▶ _To do_
Output the records that follow, with every character intact.

▶ _Records shown_
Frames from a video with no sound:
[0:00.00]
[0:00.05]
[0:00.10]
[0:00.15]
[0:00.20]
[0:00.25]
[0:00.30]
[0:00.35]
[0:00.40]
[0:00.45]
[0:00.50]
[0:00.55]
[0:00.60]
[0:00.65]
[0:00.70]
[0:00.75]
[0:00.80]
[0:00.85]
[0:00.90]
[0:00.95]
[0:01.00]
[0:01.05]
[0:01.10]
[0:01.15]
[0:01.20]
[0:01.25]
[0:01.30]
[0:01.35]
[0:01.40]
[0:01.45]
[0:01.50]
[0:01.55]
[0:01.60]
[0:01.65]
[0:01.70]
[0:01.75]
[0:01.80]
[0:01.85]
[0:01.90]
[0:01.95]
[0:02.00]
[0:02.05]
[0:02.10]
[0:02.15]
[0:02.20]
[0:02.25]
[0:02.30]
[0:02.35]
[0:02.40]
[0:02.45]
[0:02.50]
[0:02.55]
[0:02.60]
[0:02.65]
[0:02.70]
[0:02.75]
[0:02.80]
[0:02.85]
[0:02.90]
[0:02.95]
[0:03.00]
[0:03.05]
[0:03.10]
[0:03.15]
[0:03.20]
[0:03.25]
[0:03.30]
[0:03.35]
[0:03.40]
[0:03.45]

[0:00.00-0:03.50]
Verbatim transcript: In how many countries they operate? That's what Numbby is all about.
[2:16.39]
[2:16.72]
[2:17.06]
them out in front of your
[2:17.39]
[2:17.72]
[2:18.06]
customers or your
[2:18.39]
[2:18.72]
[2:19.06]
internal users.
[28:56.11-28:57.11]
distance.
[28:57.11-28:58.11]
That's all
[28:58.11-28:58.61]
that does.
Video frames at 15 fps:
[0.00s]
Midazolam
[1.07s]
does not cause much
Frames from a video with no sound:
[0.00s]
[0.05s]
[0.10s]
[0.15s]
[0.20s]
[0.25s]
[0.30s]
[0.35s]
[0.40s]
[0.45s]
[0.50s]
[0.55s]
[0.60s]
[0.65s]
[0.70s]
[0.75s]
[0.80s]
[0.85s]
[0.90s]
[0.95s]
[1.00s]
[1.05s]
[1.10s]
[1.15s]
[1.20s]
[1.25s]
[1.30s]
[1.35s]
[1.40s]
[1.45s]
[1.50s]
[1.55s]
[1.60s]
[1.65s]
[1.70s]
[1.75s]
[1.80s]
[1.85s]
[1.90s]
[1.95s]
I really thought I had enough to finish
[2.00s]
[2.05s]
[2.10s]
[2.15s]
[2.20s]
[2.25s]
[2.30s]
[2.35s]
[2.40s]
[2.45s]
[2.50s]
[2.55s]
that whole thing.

▶ _Response for this exercise_
Frames from a video with no sound:
[0:00.00]
[0:00.05]
[0:00.10]
[0:00.15]
[0:00.20]
[0:00.25]
[0:00.30]
[0:00.35]
[0:00.40]
[0:00.45]
[0:00.50]
[0:00.55]
[0:00.60]
[0:00.65]
[0:00.70]
[0:00.75]
[0:00.80]
[0:00.85]
[0:00.90]
[0:00.95]
[0:01.00]
[0:01.05]
[0:01.10]
[0:01.15]
[0:01.20]
[0:01.25]
[0:01.30]
[0:01.35]
[0:01.40]
[0:01.45]
[0:01.50]
[0:01.55]
[0:01.60]
[0:01.65]
[0:01.70]
[0:01.75]
[0:01.80]
[0:01.85]
[0:01.90]
[0:01.95]
[0:02.00]
[0:02.05]
[0:02.10]
[0:02.15]
[0:02.20]
[0:02.25]
[0:02.30]
[0:02.35]
[0:02.40]
[0:02.45]
[0:02.50]
[0:02.55]
[0:02.60]
[0:02.65]
[0:02.70]
[0:02.75]
[0:02.80]
[0:02.85]
[0:02.90]
[0:02.95]
[0:03.00]
[0:03.05]
[0:03.10]
[0:03.15]
[0:03.20]
[0:03.25]
[0:03.30]
[0:03.35]
[0:03.40]
[0:03.45]

[0:00.00-0:03.50]
Verbatim transcript: In how many countries they operate? That's what Numbby is all about.
[2:16.39]
[2:16.72]
[2:17.06]
them out in front of your
[2:17.39]
[2:17.72]
[2:18.06]
customers or your
[2:18.39]
[2:18.72]
[2:19.06]
internal users.
[28:56.11-28:57.11]
distance.
[28:57.11-28:58.11]
That's all
[28:58.11-28:58.61]
that does.
Video frames at 15 fps:
[0.00s]
Midazolam
[1.07s]
does not cause much
Frames from a video with no sound:
[0.00s]
[0.05s]
[0.10s]
[0.15s]
[0.20s]
[0.25s]
[0.30s]
[0.35s]
[0.40s]
[0.45s]
[0.50s]
[0.55s]
[0.60s]
[0.65s]
[0.70s]
[0.75s]
[0.80s]
[0.85s]
[0.90s]
[0.95s]
[1.00s]
[1.05s]
[1.10s]
[1.15s]
[1.20s]
[1.25s]
[1.30s]
[1.35s]
[1.40s]
[1.45s]
[1.50s]
[1.55s]
[1.60s]
[1.65s]
[1.70s]
[1.75s]
[1.80s]
[1.85s]
[1.90s]
[1.95s]
I really thought I had enough to finish
[2.00s]
[2.05s]
[2.10s]
[2.15s]
[2.20s]
[2.25s]
[2.30s]
[2.35s]
[2.40s]
[2.45s]
[2.50s]
[2.55s]
that whole thing.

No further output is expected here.